## What the task requires
When you repeat the entries, reproduce each line exactly and omit every picture.

## Extracted entries

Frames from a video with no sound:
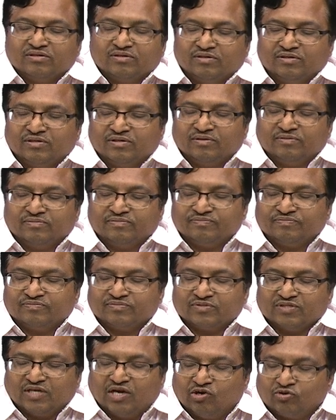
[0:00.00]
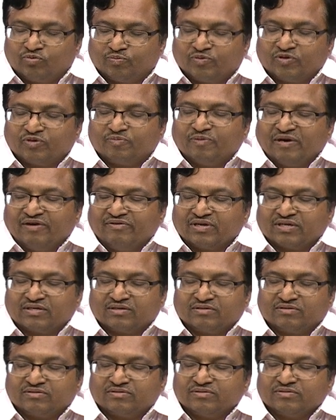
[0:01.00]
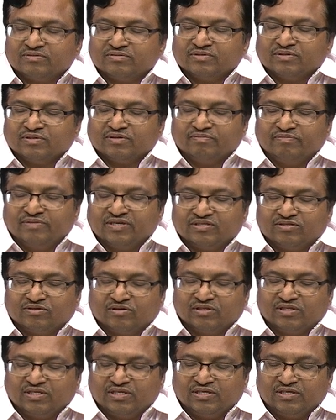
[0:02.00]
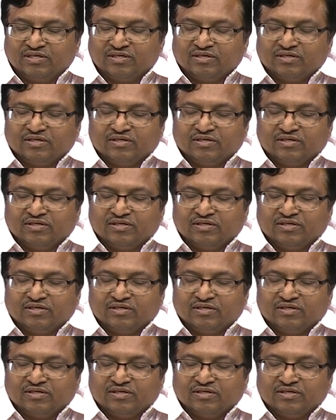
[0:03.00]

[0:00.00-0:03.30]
output power based on the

## Your response
Frames from a video with no sound:
[0:00.00]
[0:01.00]
[0:02.00]
[0:03.00]

[0:00.00-0:03.30]
output power based on the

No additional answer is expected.